= What you are asked to do =
Set every entry down again exactly, excluding any pictures.
Segment Start: Task data
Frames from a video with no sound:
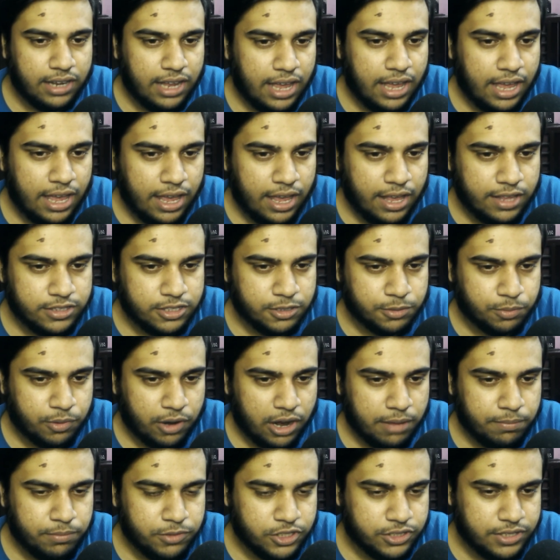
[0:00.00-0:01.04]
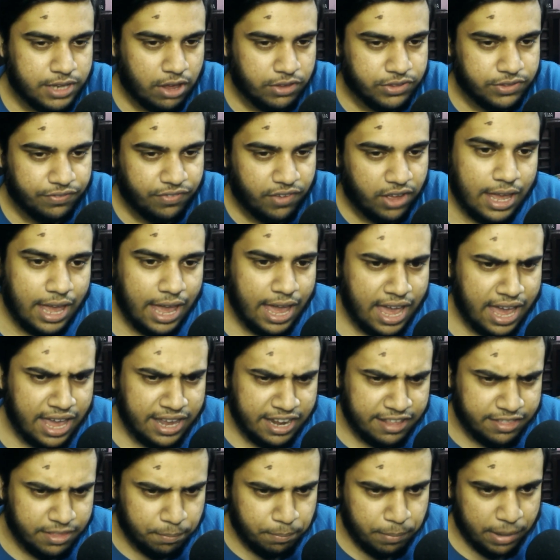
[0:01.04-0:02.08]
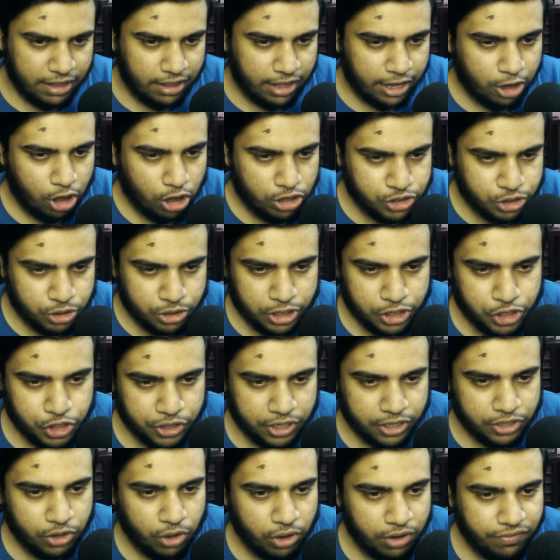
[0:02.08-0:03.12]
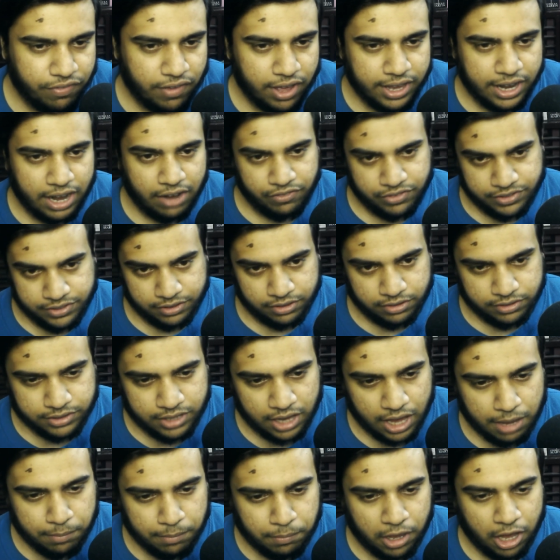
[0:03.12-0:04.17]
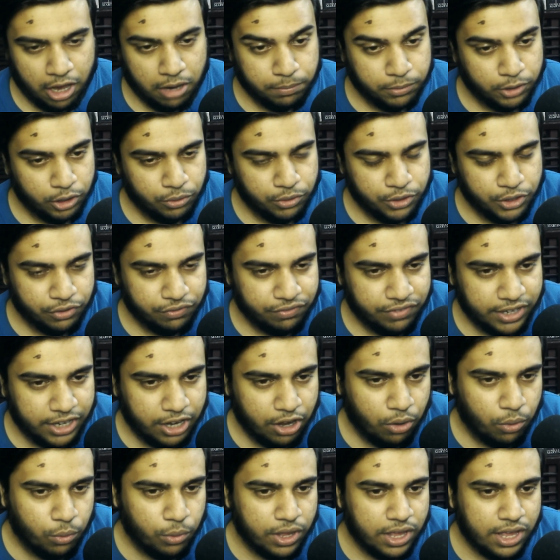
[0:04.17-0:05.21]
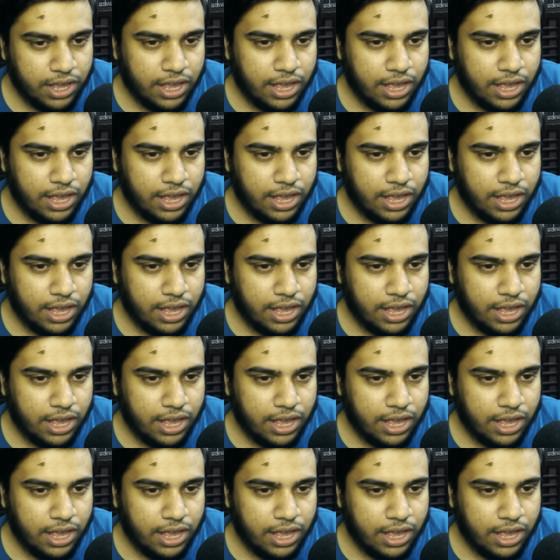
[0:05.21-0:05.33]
and subscribe to Tausify and hit the bell icon so that you get notified every single time I upload a new video.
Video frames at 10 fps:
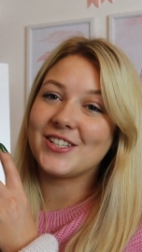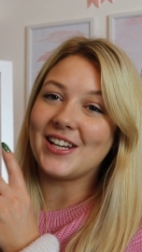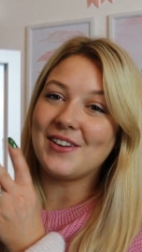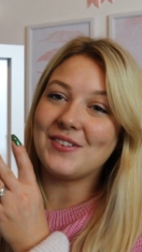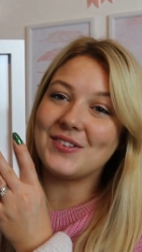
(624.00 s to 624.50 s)

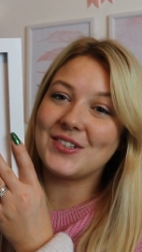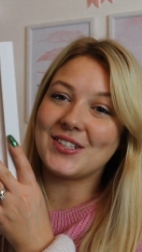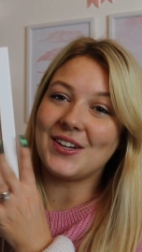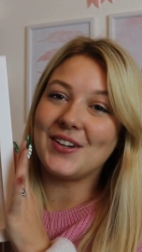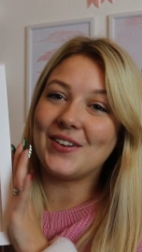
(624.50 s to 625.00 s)
She
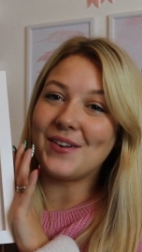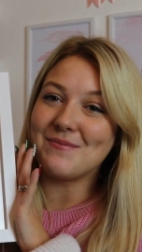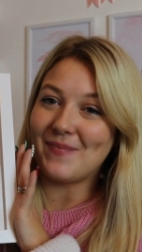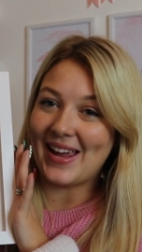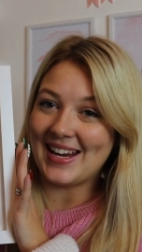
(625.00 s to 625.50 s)
also
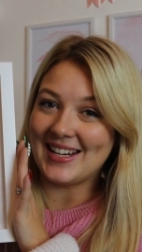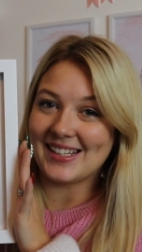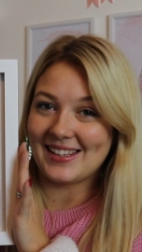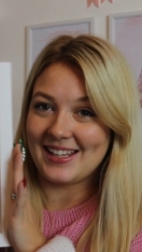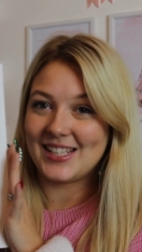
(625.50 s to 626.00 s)
made
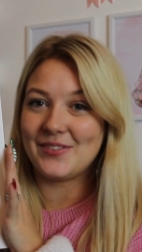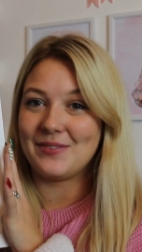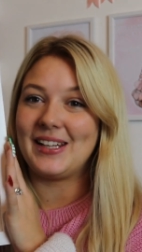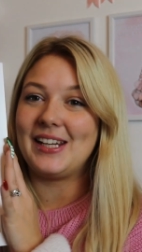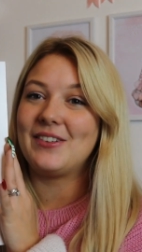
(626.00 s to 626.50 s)
this for
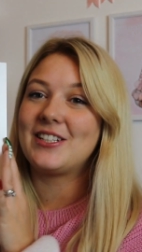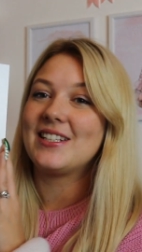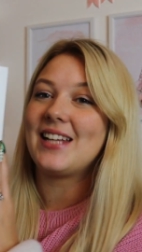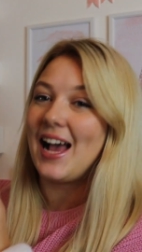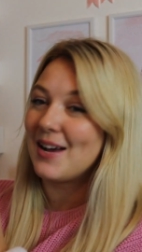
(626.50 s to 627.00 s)
me, which
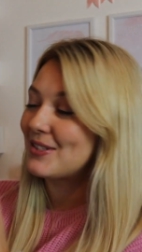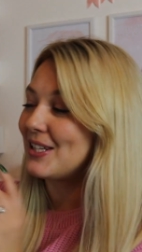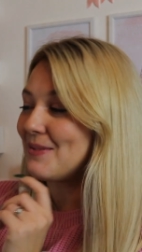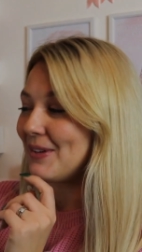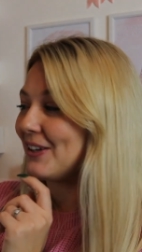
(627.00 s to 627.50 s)
is
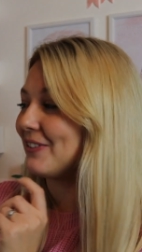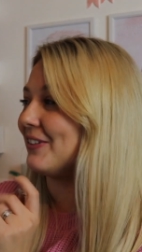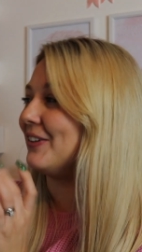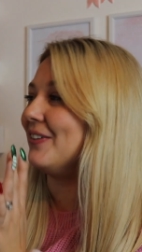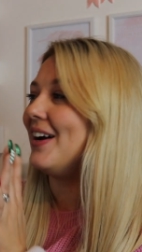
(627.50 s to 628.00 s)
absolutely
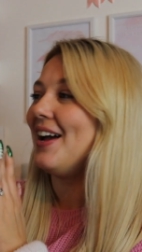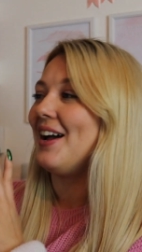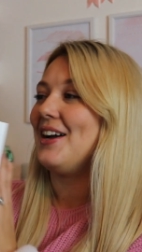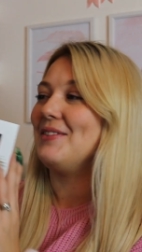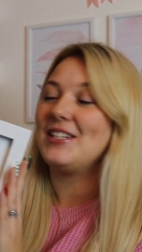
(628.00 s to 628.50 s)
beautiful.
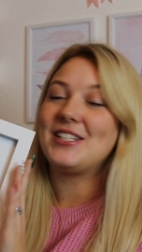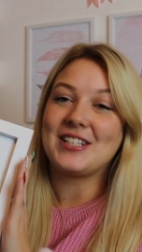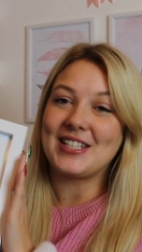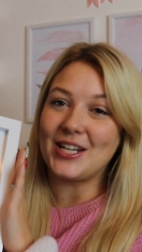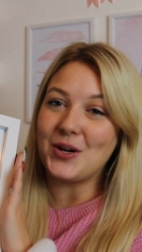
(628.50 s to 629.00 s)
It's
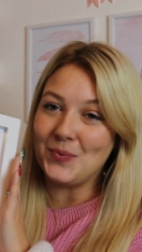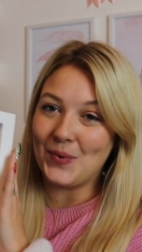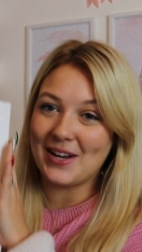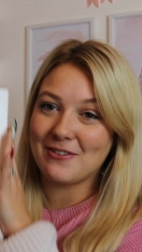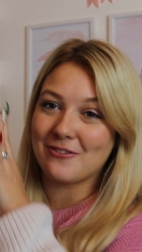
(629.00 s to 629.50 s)
just like a
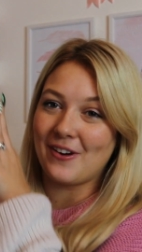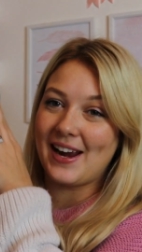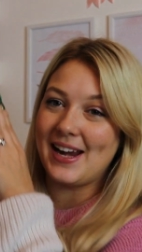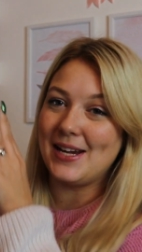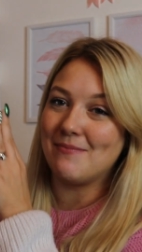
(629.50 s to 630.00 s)
white
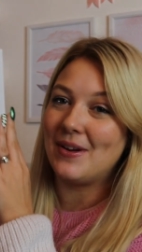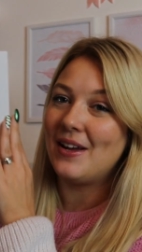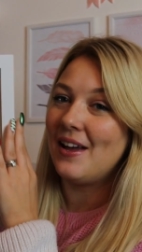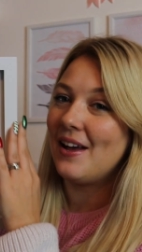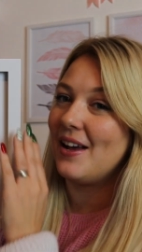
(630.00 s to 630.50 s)
frame
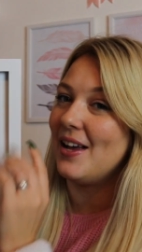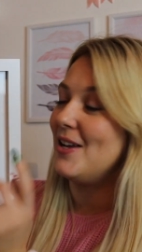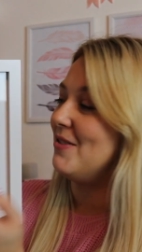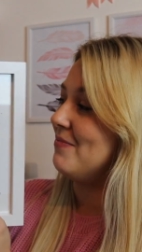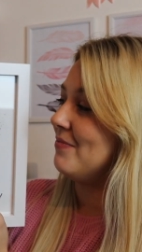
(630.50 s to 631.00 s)

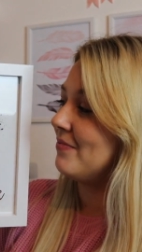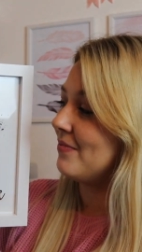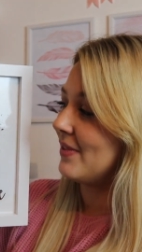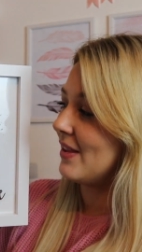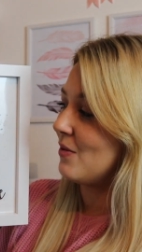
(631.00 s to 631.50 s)

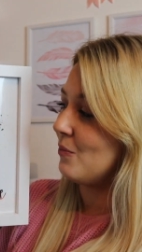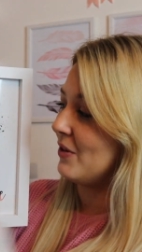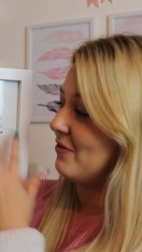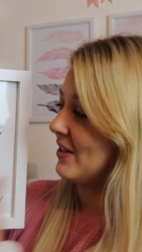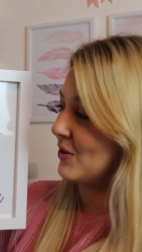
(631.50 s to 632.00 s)

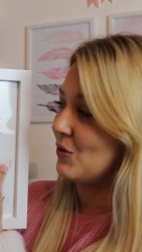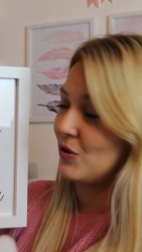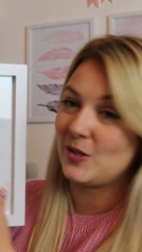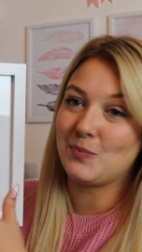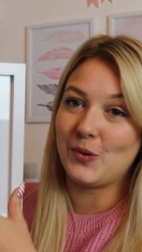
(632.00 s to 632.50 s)
with this
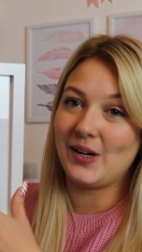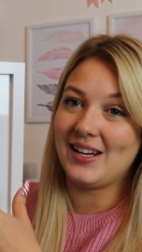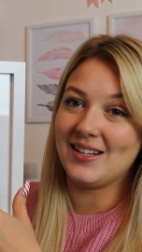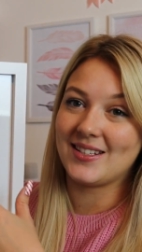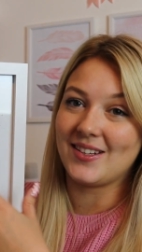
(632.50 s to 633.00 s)
gorgeous print
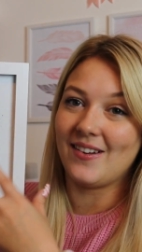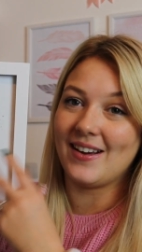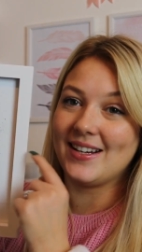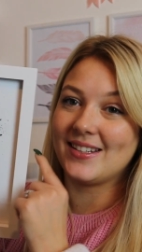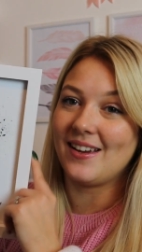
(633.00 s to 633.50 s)

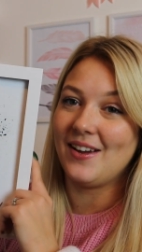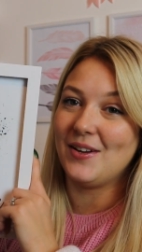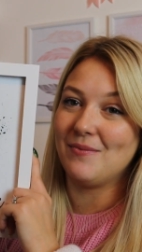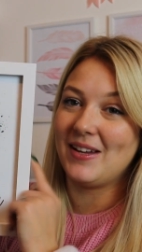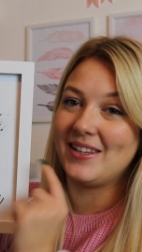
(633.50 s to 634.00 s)
inside,
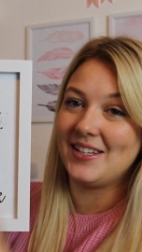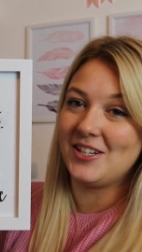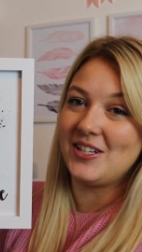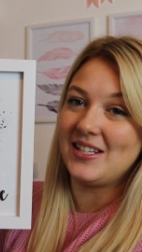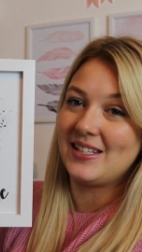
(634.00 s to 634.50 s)
and then
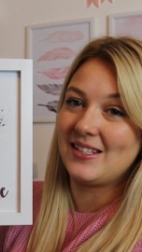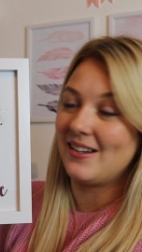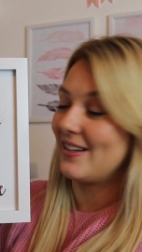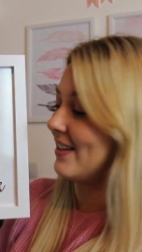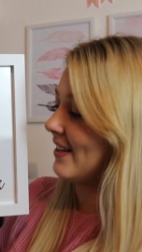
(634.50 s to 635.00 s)
she
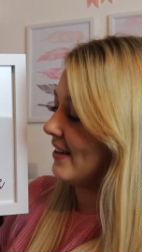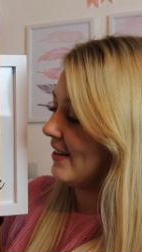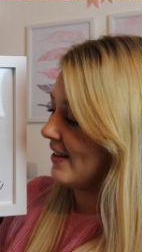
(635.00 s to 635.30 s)
stuck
Segment End: Task data
= Answer =
Frames from a video with no sound:
[0:00.00-0:01.04]
[0:01.04-0:02.08]
[0:02.08-0:03.12]
[0:03.12-0:04.17]
[0:04.17-0:05.21]
[0:05.21-0:05.33]
and subscribe to Tausify and hit the bell icon so that you get notified every single time I upload a new video.
Video frames at 10 fps:
(624.00 s to 624.50 s)

(624.50 s to 625.00 s)
She
(625.00 s to 625.50 s)
also
(625.50 s to 626.00 s)
made
(626.00 s to 626.50 s)
this for
(626.50 s to 627.00 s)
me, which
(627.00 s to 627.50 s)
is
(627.50 s to 628.00 s)
absolutely
(628.00 s to 628.50 s)
beautiful.
(628.50 s to 629.00 s)
It's
(629.00 s to 629.50 s)
just like a
(629.50 s to 630.00 s)
white
(630.00 s to 630.50 s)
frame
(630.50 s to 631.00 s)

(631.00 s to 631.50 s)

(631.50 s to 632.00 s)

(632.00 s to 632.50 s)
with this
(632.50 s to 633.00 s)
gorgeous print
(633.00 s to 633.50 s)

(633.50 s to 634.00 s)
inside,
(634.00 s to 634.50 s)
and then
(634.50 s to 635.00 s)
she
(635.00 s to 635.30 s)
stuck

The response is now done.